▶ [Instructions for the task] Exact reproduction of all the data is required, with pictures excluded.

▶ [Dataset entries]
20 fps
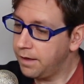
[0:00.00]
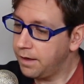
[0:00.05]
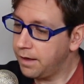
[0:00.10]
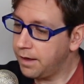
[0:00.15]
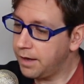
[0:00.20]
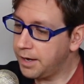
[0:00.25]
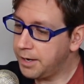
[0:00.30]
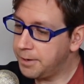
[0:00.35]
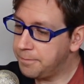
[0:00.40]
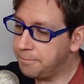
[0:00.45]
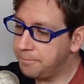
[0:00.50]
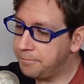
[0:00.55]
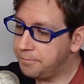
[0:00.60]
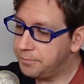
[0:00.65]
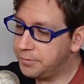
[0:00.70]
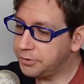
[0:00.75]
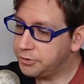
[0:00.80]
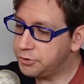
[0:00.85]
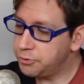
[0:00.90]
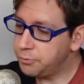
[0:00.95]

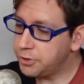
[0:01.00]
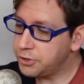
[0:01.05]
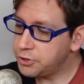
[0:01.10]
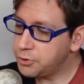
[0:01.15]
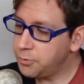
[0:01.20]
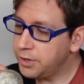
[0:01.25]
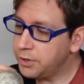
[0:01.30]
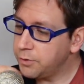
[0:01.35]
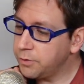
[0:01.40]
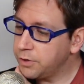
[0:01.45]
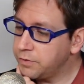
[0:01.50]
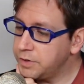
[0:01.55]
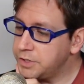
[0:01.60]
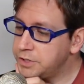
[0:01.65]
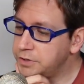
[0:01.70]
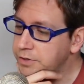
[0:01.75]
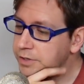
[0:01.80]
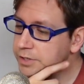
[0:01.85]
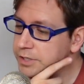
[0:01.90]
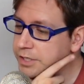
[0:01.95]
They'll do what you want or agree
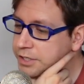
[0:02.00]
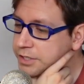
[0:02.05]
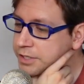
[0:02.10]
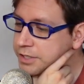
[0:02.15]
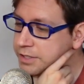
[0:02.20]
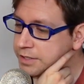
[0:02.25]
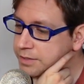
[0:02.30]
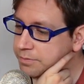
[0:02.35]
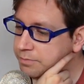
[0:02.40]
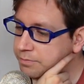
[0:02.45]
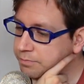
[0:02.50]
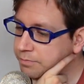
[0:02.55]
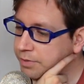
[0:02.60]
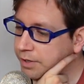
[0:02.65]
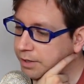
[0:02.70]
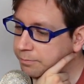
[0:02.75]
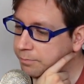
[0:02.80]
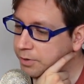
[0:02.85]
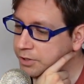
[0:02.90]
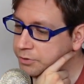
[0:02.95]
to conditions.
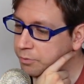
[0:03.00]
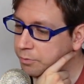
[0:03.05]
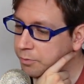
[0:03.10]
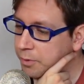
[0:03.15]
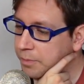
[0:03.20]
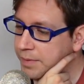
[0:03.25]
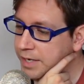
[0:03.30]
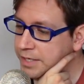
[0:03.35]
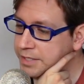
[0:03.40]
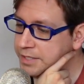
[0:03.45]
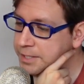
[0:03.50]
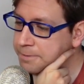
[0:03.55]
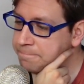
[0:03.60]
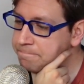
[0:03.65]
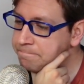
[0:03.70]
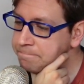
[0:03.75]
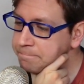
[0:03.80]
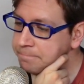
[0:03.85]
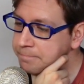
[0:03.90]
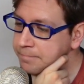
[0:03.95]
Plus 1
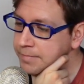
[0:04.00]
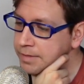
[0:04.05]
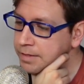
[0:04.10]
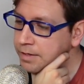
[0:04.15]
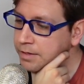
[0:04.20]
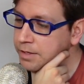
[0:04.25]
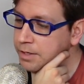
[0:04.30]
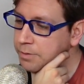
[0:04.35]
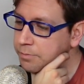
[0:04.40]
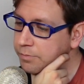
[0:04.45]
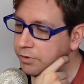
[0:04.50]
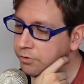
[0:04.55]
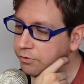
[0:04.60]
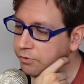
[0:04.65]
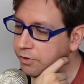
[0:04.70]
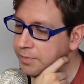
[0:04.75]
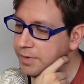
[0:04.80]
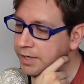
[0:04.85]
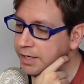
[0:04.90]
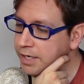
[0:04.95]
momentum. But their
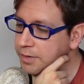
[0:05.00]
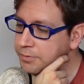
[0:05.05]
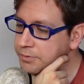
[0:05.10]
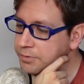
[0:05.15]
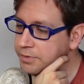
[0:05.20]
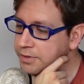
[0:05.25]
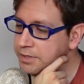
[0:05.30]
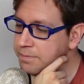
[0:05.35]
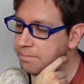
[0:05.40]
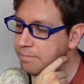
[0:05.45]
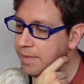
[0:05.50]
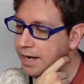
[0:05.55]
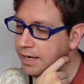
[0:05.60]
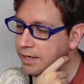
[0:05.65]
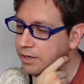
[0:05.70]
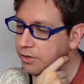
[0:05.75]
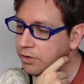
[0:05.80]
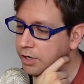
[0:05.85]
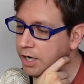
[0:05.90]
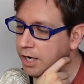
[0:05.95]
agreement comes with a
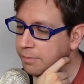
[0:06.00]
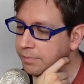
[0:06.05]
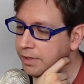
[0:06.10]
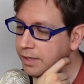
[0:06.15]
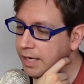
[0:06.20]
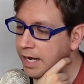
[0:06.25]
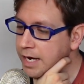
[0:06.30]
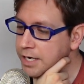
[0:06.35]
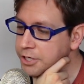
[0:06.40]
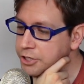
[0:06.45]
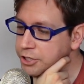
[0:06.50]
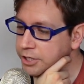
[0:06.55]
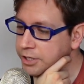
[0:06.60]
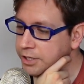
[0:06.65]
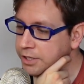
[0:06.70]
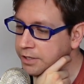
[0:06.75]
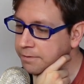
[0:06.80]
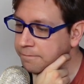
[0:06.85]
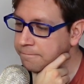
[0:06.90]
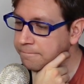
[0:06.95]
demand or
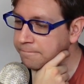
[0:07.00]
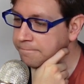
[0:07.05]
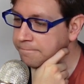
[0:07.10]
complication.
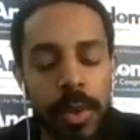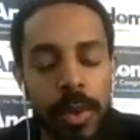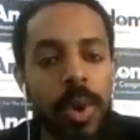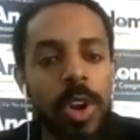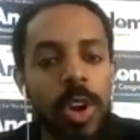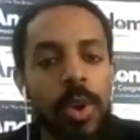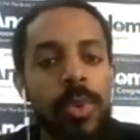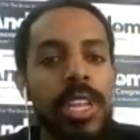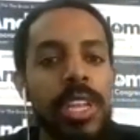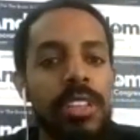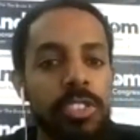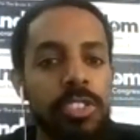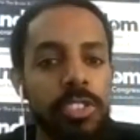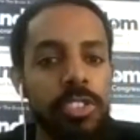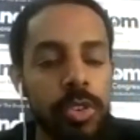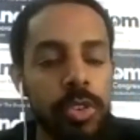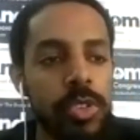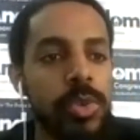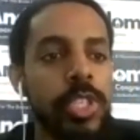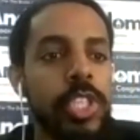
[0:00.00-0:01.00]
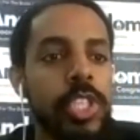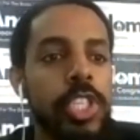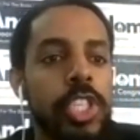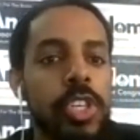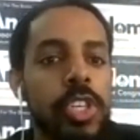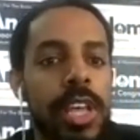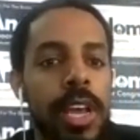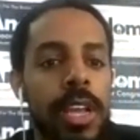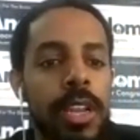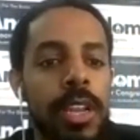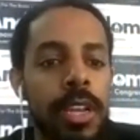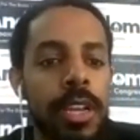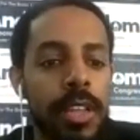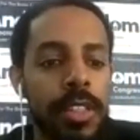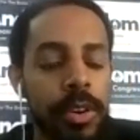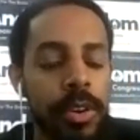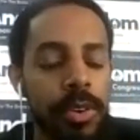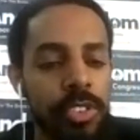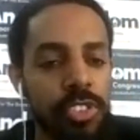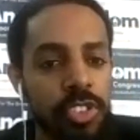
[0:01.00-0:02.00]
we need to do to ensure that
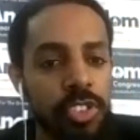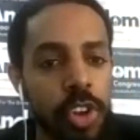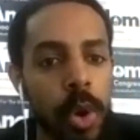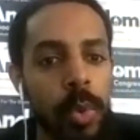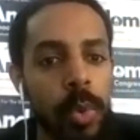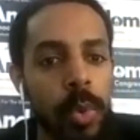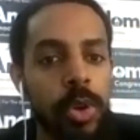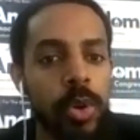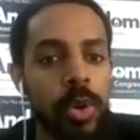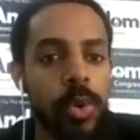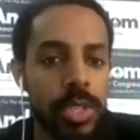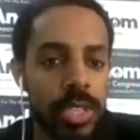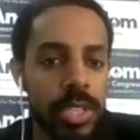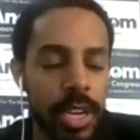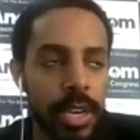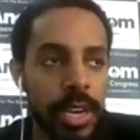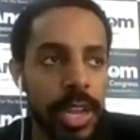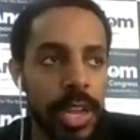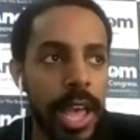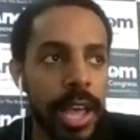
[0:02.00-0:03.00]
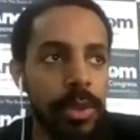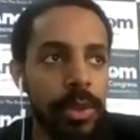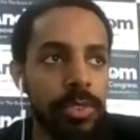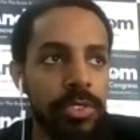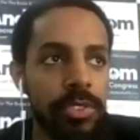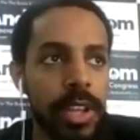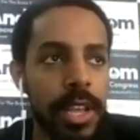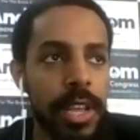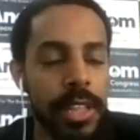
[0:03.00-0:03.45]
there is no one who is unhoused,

▶ [Response]
20 fps
[0:00.00]
[0:00.05]
[0:00.10]
[0:00.15]
[0:00.20]
[0:00.25]
[0:00.30]
[0:00.35]
[0:00.40]
[0:00.45]
[0:00.50]
[0:00.55]
[0:00.60]
[0:00.65]
[0:00.70]
[0:00.75]
[0:00.80]
[0:00.85]
[0:00.90]
[0:00.95]

[0:01.00]
[0:01.05]
[0:01.10]
[0:01.15]
[0:01.20]
[0:01.25]
[0:01.30]
[0:01.35]
[0:01.40]
[0:01.45]
[0:01.50]
[0:01.55]
[0:01.60]
[0:01.65]
[0:01.70]
[0:01.75]
[0:01.80]
[0:01.85]
[0:01.90]
[0:01.95]
They'll do what you want or agree
[0:02.00]
[0:02.05]
[0:02.10]
[0:02.15]
[0:02.20]
[0:02.25]
[0:02.30]
[0:02.35]
[0:02.40]
[0:02.45]
[0:02.50]
[0:02.55]
[0:02.60]
[0:02.65]
[0:02.70]
[0:02.75]
[0:02.80]
[0:02.85]
[0:02.90]
[0:02.95]
to conditions.
[0:03.00]
[0:03.05]
[0:03.10]
[0:03.15]
[0:03.20]
[0:03.25]
[0:03.30]
[0:03.35]
[0:03.40]
[0:03.45]
[0:03.50]
[0:03.55]
[0:03.60]
[0:03.65]
[0:03.70]
[0:03.75]
[0:03.80]
[0:03.85]
[0:03.90]
[0:03.95]
Plus 1
[0:04.00]
[0:04.05]
[0:04.10]
[0:04.15]
[0:04.20]
[0:04.25]
[0:04.30]
[0:04.35]
[0:04.40]
[0:04.45]
[0:04.50]
[0:04.55]
[0:04.60]
[0:04.65]
[0:04.70]
[0:04.75]
[0:04.80]
[0:04.85]
[0:04.90]
[0:04.95]
momentum. But their
[0:05.00]
[0:05.05]
[0:05.10]
[0:05.15]
[0:05.20]
[0:05.25]
[0:05.30]
[0:05.35]
[0:05.40]
[0:05.45]
[0:05.50]
[0:05.55]
[0:05.60]
[0:05.65]
[0:05.70]
[0:05.75]
[0:05.80]
[0:05.85]
[0:05.90]
[0:05.95]
agreement comes with a
[0:06.00]
[0:06.05]
[0:06.10]
[0:06.15]
[0:06.20]
[0:06.25]
[0:06.30]
[0:06.35]
[0:06.40]
[0:06.45]
[0:06.50]
[0:06.55]
[0:06.60]
[0:06.65]
[0:06.70]
[0:06.75]
[0:06.80]
[0:06.85]
[0:06.90]
[0:06.95]
demand or
[0:07.00]
[0:07.05]
[0:07.10]
complication.
[0:00.00-0:01.00]
[0:01.00-0:02.00]
we need to do to ensure that
[0:02.00-0:03.00]
[0:03.00-0:03.45]
there is no one who is unhoused,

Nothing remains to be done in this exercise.